Обсуждение: Advice on using materialized views

Поиск
Список
Период
Сортировка

Advice on using materialized views

От
"Phil Endecott"
Дата:
Dear Experts,

Does anyone have any suggestions about how to use materialized 
views in combination with regular views for the most recent data? 
Example:

- I have a raw data table, indexed on a timestamp column, to which 
  new data is regularly being added.

- I have a set of views that produce hourly/daily/monthly summaries 
  of this data. Querying these views is slow, so I'd like to make 
  them materialized views.

- But I'd like the most recent data to be included in the results 
  of my queries. So I think I need a combined view that is the 
  union of the materialized view and a non-materialised view for 
  the recent values.

I can imagine how to implement this but it feels rather clunky; 
I need a parallel set of views for the "old" and "new" data, and 
I need to modify the definition of a view that filters the "new" 
values from the raw table each time the materialised view is 
refreshed.

I'm wondering if anyone has an advice or examples of how best 
to do this.


Many thanks, Phil.





Re: Advice on using materialized views

От
Nick Cleaton
Дата:
On Mon, 6 Dec 2021 at 18:48, Phil Endecott
<spam_from_pgsql_lists@chezphil.org> wrote:
>
> - I have a raw data table, indexed on a timestamp column, to which
>   new data is regularly being added.
>
> - I have a set of views that produce hourly/daily/monthly summaries
>   of this data.

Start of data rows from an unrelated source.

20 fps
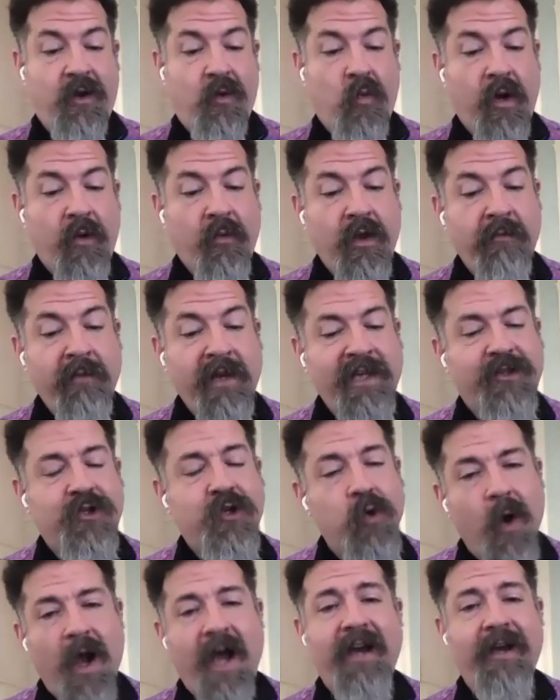when we meet
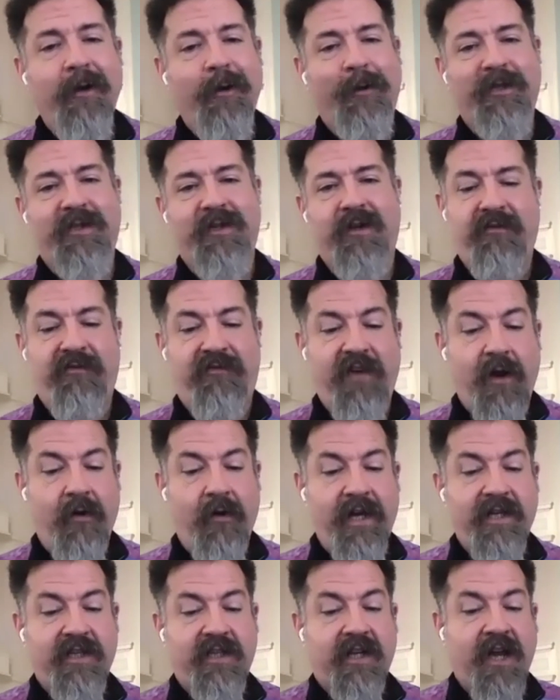trials of
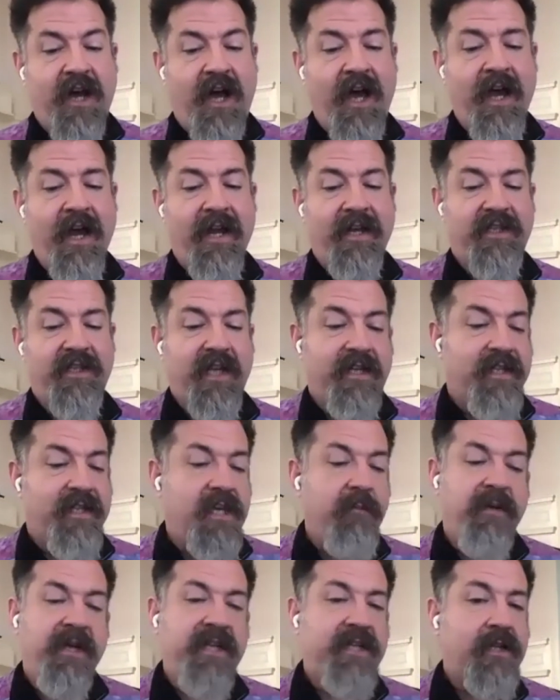various kinds, as
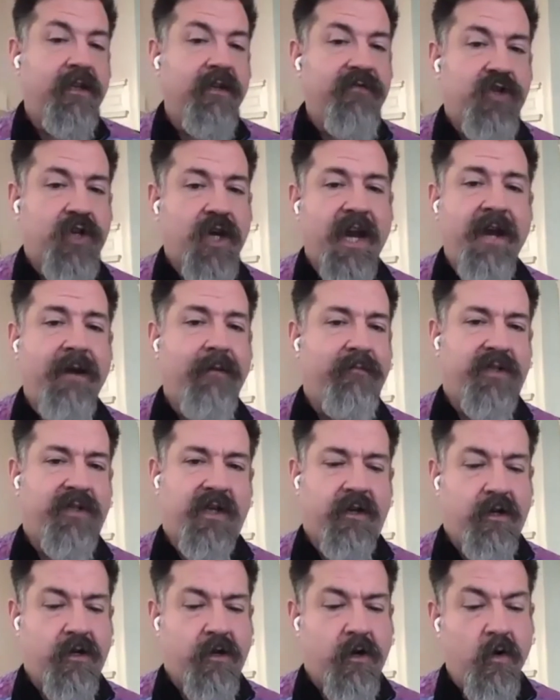the Epistle of James
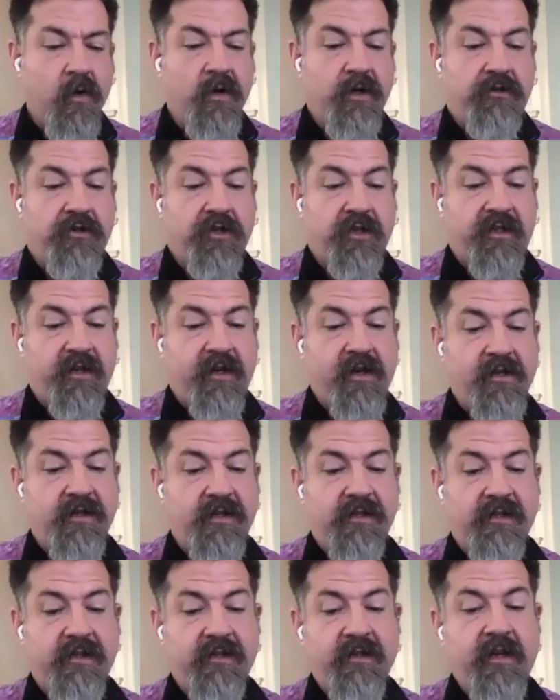encourages
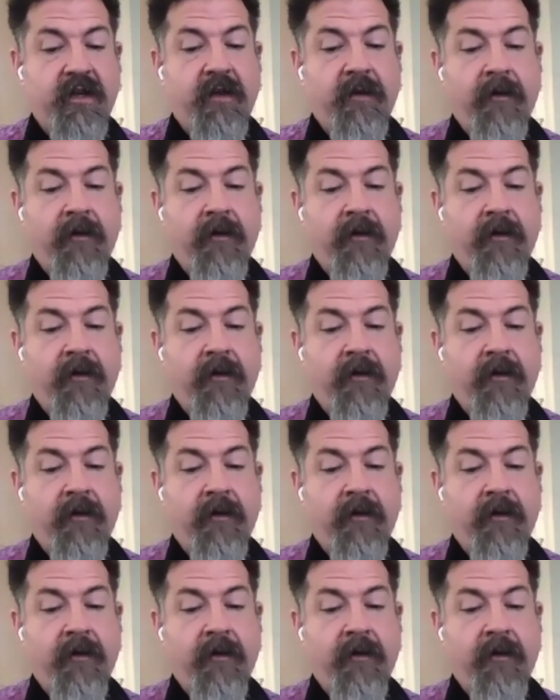us?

Querying these views is slow, so I'd like to make
>   them materialized views.
>
> - But I'd like the most recent data to be included in the results
>   of my queries. So I think I need a combined view that is the
>   union of the materialized view and a non-materialised view for
>   the recent values.

Assuming your table is insert-only:

How about instead of using a materialized view at all, you define a
table of hourly summaries which your script updates, and define a view
which merges that with an on-the-fly summary of main table rows newer
than the most recent summarised hour.



Re: Advice on using materialized views

От
Wicher
Дата:
On Mon, 06 Dec 2021 18:48:47 +0000
"Phil Endecott" <spam_from_pgsql_lists@chezphil.org> wrote:

> and 
> I need to modify the definition of a view that filters the "new" 
> values from the raw table each time the materialised view is 
> refreshed.

You won't necessarily need to rewrite the "recent data" view definitions, I think. What is
deemed "recent" depends on what's in the materialized views (it'd be anything newer than
whatever is in there). The good news is that you can simply query for that :-)
So trivially, in your "the data that is more recent than the stuff from the materialized
views" non-materialized view you'd use a definition like
SELECT .... WHERE sometimestamp > (select max(sometimestamp) from the_materialized_view)
or something along those lines.



Re: Advice on using materialized views

От
"Phil Endecott"
Дата:
Thanks both for your replies.

Wicher wrote:
> On Mon, 06 Dec 2021 18:48:47 +0000
> "Phil Endecott" <spam_from_pgsql_lists@chezphil.org> wrote:
>> and 
>> I need to modify the definition of a view that filters the "new" 
>> values from the raw table each time the materialised view is 
>> refreshed.
>
> You won't necessarily need to rewrite the "recent data" view definitions, I think. What is
> deemed "recent" depends on what's in the materialized views (it'd be anything newer than
> whatever is in there). The good news is that you can simply query for that :-)
> So trivially, in your "the data that is more recent than the stuff from the materialized
> views" non-materialized view you'd use a definition like
> SELECT .... WHERE sometimestamp > (select max(sometimestamp) from the_materialized_view)
> or something along those lines.


I guess I was hoping that someone would suggest a more "magic"
way to do this sort of thing. Actually I'm a bit surprised that
materialised views don't event have a way to either

- Refresh a materialised view whenever a source table is modified;

- Refresh a materialised view whenever it is read, if a source table
has changed since it was last refreshed.

Beyond that, I could imagine smart updates where e.g. if you
modify source table rows with primary key K, then you only need
to refresh materialised view rows derived from K.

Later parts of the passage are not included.